In the intervening time we need to prepare expert, legal and medical evidence, witness statements, supporting documentation, and then turn up before a panel of the IOC medical commission.

The press won't be told, but all this occurs in a goldfish bowl of media interest; the press will be phoning to find out any information they can.

We will go down to the hearing without the athlete, and do all we can to protect confidentiality.'

Mr Datnow may be a lawyer, but he must be keenly aware of public relations issues if an accusation of doping is levelled.

He explains: 'There's a whole PR angle in all of this for everyone involved; we have a PR team up in the holding camp near Brisbane, and a team of members down in Sydney, plus our PR department based back here.'

During the 1988 games, 1,000 phone calls were made to the BOA in a couple of hours in relation to one drugs story.

Mr Datnow is sanguine: 'The one thing we're all conscious of is that we have to act very quickly.

If we get things wrong, it could potentially be very embarrassing, but we will do everything we can to get it right.'

Another fine line to tread is that between the interests of the BOA and the individual athletes.

Mr Datnow says: 'In certain circumstances, where the interests of the BOA do not conflict with those of the athlete, the BOA will be acting for the athletes if they want us to protect them.' The BOA will be supported by top Australian firm Blake Dawson & Waldron and Australian QC Alan Sullivan.

The BOA retains London firm Farrer & Co in the UK.

A more basic task for Mr Datnow is to ensure all athletes are eligible to attend the games.

Clearly, all competitors need a British passport.

In the UK, applying for citizenship can take between six and 18 months.

This problem arose recently with British number two female archer Vladlena Priestmann, who is of Ukrainian origin.

Mr Datnow says: 'We had to say "look, here is someone who has been married to a Brit and has lived in Britain for over three years, she qualifies for a passport".

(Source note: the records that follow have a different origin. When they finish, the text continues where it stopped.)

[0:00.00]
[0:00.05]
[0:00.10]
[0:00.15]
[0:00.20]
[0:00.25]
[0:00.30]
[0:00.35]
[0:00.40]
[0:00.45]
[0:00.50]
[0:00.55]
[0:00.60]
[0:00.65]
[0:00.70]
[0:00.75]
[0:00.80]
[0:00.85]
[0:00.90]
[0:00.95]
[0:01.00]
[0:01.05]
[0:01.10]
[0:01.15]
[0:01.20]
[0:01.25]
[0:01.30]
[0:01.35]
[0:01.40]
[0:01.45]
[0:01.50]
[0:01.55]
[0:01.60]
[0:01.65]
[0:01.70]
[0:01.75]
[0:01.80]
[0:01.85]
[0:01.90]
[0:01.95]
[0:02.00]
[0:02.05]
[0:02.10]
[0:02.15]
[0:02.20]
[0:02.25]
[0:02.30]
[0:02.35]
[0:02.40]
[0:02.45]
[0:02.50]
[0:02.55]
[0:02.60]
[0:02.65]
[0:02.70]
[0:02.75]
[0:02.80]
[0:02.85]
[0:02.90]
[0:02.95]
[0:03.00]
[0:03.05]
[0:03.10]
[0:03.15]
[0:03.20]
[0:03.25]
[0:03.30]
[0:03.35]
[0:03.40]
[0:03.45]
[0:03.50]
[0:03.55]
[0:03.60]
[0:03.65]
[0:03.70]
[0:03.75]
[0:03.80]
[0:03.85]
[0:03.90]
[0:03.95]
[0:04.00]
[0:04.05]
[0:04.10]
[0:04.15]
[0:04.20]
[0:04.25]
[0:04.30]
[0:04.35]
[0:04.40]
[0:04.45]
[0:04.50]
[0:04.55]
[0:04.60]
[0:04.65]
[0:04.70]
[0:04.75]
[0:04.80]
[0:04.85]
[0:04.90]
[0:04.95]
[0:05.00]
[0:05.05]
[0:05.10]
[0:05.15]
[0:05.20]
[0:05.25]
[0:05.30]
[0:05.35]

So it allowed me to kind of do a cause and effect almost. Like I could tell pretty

So we got a notary to meet the director of the nationality and immigration directorate in Liverpool four weeks ago, and managed to pull off the application in one day.'

There was no bending of the rules, he explains: 'It was just a question of short-circuiting the bureaucratic delay.'

Passports are not the only logistical preparations that Mr Datnow has been involved in.

He has also advised on the more complicated shipping arrangements: 'We recently flew two totally converted jumbo jets out to Sydney, costing 250,000.

These were refitted especially to take all the horses for the equestrian team: the jets had to be gutted and specially acclimatised to make sure that the horses didn't get sick during the journey.'

Another of his roles is to give advice to the athletes who fail to win places in the squad.

He has constructed an appeal panel - similar to the doping panel - for athletes to lodge any complaints.

As yet this panel has not had to meet athough there have been several appeals.

Through liaison with the governing bodies, further meetings - and, in the case of the canoeists, a further shoot-out - a full-blown hearing has so far been avoided.

Mr Datnow says that though athletes sympathise with one another about the pressures they are under, some of them are 'as tenacious as you would expect of people who have given up their jobs, and worked every day, six hours a day, for an Olympic place, which would be the pinnacle of their careers.

If someone else you consider to be worse than you gets that place, you will go ballistic'.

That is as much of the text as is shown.